[Start of Attachment]

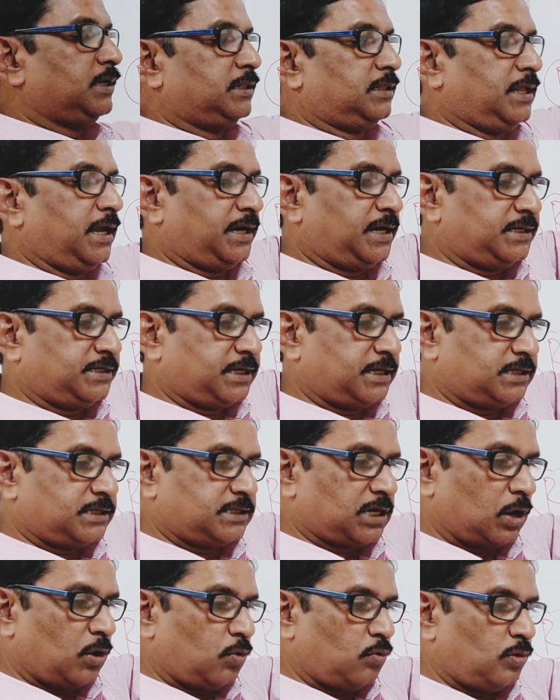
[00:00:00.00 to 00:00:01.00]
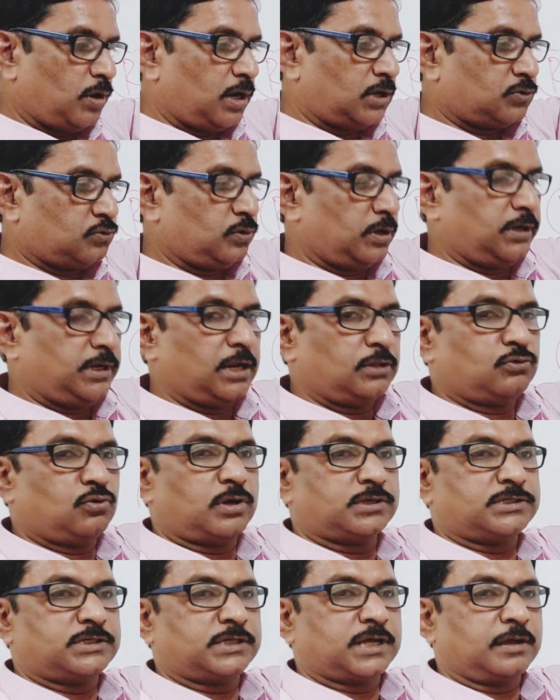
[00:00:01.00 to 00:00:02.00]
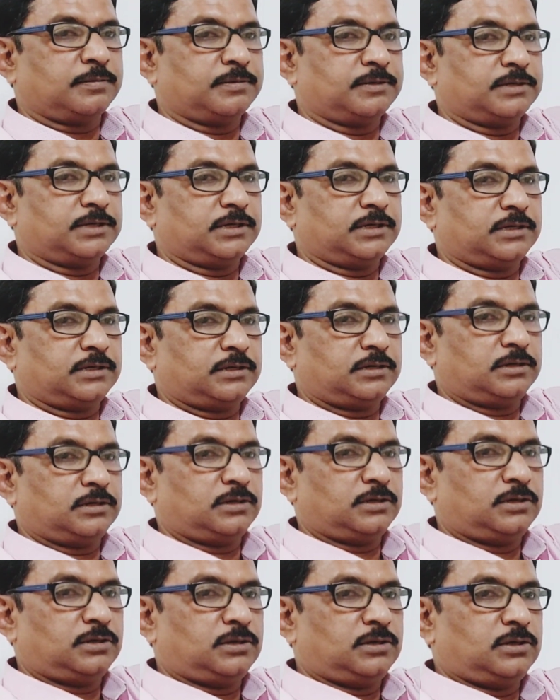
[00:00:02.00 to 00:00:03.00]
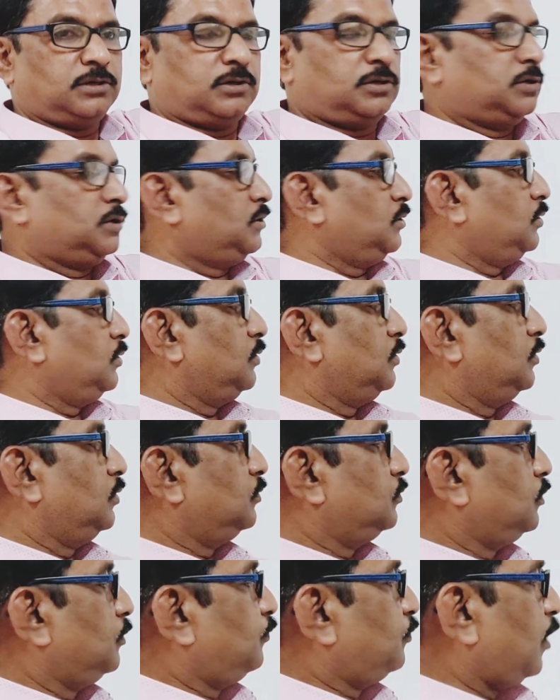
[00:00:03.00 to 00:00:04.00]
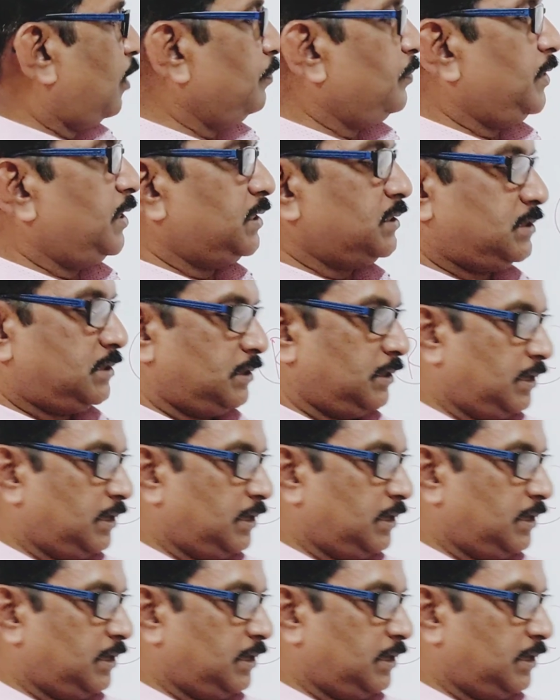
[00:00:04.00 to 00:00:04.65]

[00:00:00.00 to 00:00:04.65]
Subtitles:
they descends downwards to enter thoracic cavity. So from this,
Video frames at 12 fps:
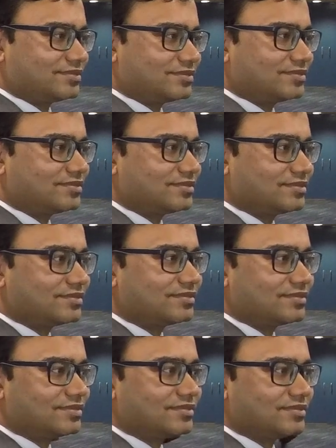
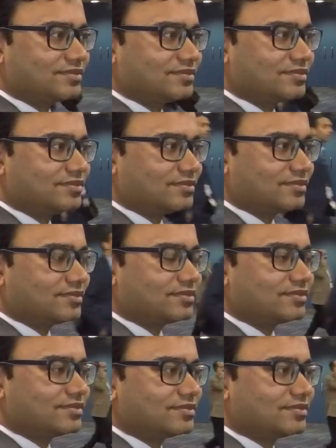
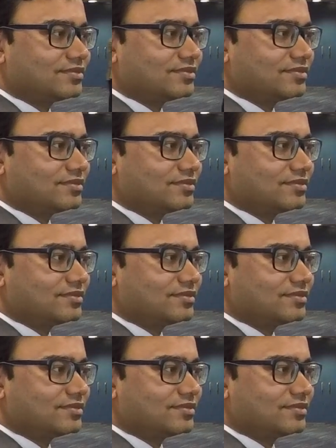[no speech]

[End of Attachment]

What is needed here is an exact transcript of the data above, pictures excluded.

[00:00:00.00 to 00:00:01.00]
[00:00:01.00 to 00:00:02.00]
[00:00:02.00 to 00:00:03.00]
[00:00:03.00 to 00:00:04.00]
[00:00:04.00 to 00:00:04.65]

[00:00:00.00 to 00:00:04.65]
Subtitles:
they descends downwards to enter thoracic cavity. So from this,
Video frames at 12 fps:
[no speech]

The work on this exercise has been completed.